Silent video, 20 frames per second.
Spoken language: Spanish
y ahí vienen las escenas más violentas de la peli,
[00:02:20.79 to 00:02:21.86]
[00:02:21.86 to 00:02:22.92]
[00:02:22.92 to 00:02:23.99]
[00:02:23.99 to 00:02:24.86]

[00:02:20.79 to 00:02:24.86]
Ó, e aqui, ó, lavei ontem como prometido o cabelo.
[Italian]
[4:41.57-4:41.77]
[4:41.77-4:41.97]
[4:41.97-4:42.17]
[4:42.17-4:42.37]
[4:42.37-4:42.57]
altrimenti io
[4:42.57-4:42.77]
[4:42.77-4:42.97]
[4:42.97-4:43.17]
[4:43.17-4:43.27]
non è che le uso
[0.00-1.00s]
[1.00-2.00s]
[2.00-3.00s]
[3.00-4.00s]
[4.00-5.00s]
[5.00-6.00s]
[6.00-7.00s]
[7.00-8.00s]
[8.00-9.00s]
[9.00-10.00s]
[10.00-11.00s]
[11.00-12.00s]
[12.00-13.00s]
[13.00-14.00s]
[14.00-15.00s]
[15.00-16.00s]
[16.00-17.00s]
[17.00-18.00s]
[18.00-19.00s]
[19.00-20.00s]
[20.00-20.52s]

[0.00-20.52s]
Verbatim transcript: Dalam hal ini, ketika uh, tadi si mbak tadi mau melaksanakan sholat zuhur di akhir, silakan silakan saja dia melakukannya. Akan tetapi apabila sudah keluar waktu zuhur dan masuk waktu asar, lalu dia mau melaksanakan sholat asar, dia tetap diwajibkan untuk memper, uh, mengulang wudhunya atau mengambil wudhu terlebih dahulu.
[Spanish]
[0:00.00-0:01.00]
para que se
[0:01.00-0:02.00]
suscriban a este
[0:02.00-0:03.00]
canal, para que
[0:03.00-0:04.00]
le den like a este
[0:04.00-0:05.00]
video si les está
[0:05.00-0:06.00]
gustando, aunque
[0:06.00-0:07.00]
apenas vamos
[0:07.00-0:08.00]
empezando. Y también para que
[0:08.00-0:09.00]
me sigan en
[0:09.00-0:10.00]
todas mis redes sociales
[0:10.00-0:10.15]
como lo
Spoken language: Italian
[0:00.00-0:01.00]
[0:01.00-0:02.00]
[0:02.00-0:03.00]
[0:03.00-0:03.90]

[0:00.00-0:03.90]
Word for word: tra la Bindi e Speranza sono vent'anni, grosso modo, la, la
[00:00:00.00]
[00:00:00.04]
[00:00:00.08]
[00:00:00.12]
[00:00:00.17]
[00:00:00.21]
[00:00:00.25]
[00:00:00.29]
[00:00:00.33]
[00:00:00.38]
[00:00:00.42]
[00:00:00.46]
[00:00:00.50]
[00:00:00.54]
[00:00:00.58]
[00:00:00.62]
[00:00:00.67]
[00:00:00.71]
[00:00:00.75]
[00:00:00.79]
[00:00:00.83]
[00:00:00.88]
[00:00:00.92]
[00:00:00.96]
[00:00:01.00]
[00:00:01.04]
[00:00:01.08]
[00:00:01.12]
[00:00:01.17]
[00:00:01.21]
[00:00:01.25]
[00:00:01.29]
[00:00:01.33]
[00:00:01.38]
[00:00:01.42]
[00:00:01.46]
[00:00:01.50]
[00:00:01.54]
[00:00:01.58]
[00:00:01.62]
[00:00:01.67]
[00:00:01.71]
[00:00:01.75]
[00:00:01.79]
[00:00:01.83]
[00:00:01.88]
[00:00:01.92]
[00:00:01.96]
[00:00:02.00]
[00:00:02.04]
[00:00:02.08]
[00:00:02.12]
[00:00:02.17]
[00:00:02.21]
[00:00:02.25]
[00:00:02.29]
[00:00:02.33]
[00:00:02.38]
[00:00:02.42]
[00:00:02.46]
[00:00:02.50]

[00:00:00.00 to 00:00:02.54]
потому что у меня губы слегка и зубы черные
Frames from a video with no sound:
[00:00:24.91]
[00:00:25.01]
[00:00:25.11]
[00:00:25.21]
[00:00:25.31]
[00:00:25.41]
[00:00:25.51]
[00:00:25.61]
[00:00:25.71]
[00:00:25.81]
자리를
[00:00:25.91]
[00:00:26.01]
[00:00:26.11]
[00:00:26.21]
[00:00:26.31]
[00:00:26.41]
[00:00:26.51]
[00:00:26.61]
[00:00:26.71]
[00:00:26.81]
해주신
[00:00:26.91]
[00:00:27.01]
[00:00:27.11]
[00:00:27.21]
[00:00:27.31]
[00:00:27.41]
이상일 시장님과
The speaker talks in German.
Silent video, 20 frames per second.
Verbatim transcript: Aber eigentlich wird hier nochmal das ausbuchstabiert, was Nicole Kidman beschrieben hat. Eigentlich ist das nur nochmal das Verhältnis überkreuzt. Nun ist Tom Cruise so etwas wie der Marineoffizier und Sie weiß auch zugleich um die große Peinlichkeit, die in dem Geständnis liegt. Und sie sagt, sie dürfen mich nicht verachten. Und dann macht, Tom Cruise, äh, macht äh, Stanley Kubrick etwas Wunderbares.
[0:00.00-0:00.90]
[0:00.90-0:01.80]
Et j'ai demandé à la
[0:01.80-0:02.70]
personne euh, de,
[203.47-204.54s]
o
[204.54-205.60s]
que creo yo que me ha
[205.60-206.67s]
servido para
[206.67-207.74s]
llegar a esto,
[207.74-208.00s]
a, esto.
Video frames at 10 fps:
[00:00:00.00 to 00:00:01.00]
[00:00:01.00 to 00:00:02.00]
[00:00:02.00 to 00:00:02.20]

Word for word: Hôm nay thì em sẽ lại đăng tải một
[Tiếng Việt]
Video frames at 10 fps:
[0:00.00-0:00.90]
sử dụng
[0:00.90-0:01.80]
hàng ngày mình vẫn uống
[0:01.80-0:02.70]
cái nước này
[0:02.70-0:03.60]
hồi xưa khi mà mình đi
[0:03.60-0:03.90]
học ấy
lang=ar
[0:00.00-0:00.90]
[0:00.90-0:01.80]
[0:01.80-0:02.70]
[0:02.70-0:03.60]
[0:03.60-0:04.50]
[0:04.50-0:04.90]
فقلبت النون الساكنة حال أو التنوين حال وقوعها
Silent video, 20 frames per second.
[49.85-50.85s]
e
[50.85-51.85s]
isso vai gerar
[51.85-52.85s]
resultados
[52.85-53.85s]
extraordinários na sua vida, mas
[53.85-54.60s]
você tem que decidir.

→ PROBLEM REQUIREMENTS: Give back, word for word, only the lines from the one containing "[00:00:01.00 to 00:00:02.00]" through the closing line of the entries.

→ FINISHED TASK:
[00:00:01.00 to 00:00:02.00]
[00:00:02.00 to 00:00:02.20]

Word for word: Hôm nay thì em sẽ lại đăng tải một
[Tiếng Việt]
Video frames at 10 fps:
[0:00.00-0:00.90]
sử dụng
[0:00.90-0:01.80]
hàng ngày mình vẫn uống
[0:01.80-0:02.70]
cái nước này
[0:02.70-0:03.60]
hồi xưa khi mà mình đi
[0:03.60-0:03.90]
học ấy
lang=ar
[0:00.00-0:00.90]
[0:00.90-0:01.80]
[0:01.80-0:02.70]
[0:02.70-0:03.60]
[0:03.60-0:04.50]
[0:04.50-0:04.90]
فقلبت النون الساكنة حال أو التنوين حال وقوعها
Silent video, 20 frames per second.
[49.85-50.85s]
e
[50.85-51.85s]
isso vai gerar
[51.85-52.85s]
resultados
[52.85-53.85s]
extraordinários na sua vida, mas
[53.85-54.60s]
você tem que decidir.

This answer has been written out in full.